Fork re-run hydration maps applications + action_types only; template/recipient_rule kinds aren't re-hydrated on skipped apps — harmless today via content-key dedup but breaks after a partial Phase-2 failure (:158).
Legacy #114-era tier grants (application:create/acl_rule:create) are rejected by current UMS action-vocabulary validation on re-seed (warnings); the role-tier reconciler is the named-but-not-fully-landed fix.
Portal authoring's live read historically rode the is_superuser/is_service bypass in entity_proxy._should_enforce "until #143 removes the bypass" (79-portal-authoring.md:147-169) — a transitional control-plane smell.
action_side_effect dual-write: still writes the denormalized event_type string alongside the event FK during the 4a-4e window (slice 4f not yet cleaned).
Authz tests are live-gated.
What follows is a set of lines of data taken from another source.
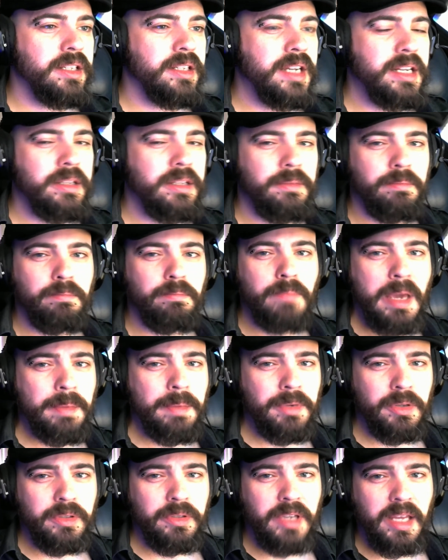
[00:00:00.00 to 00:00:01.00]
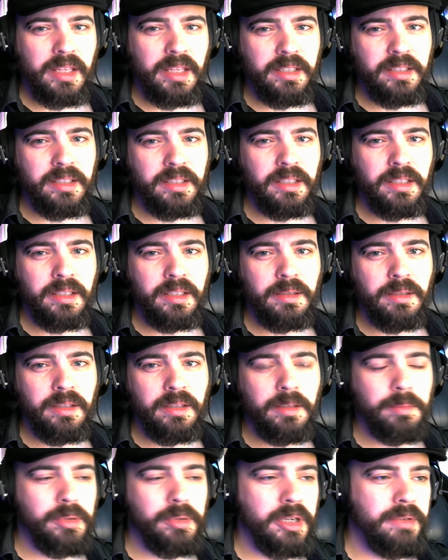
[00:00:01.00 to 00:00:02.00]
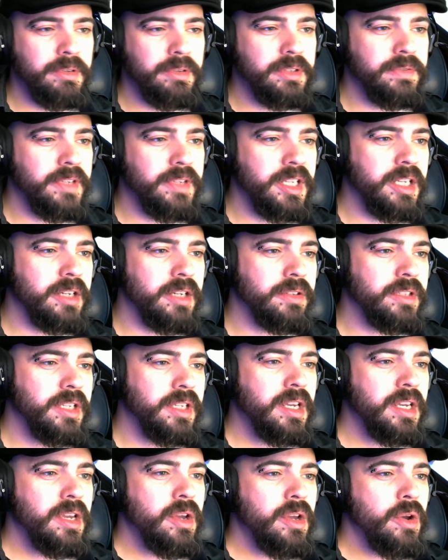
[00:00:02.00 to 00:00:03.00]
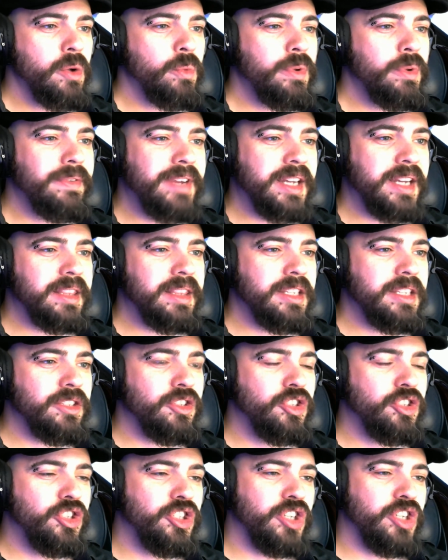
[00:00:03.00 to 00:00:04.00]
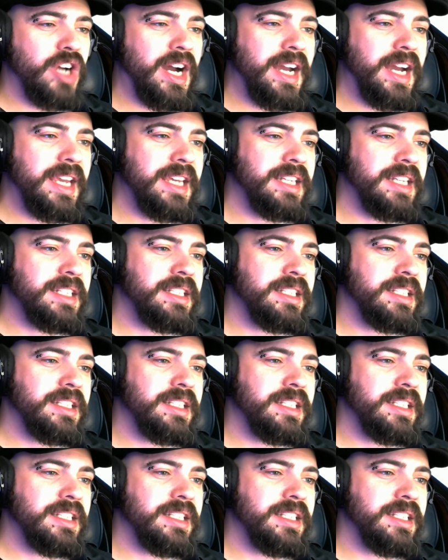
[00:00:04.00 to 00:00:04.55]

and maybe you saw this in the previous videos, we've got these giant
The unit test_act_as_header.py fakes authoring_update_allowed, so the SpiceDB membership read itself runs only in the live matrix — not in CI unit runs. The admin-api suite is not in CI and rots.
Spec drift: the admin_config PATCH endpoint was a discovered gap (spec line 890 "FALSE — GAP") that has since shipped (admin_config.py:221) but the #94 spec still reads as pre-existing; Diagnostics-tab and per-org instance authoring (O16-O21) are filed-but-not-confirmed-shipped from those specs alone.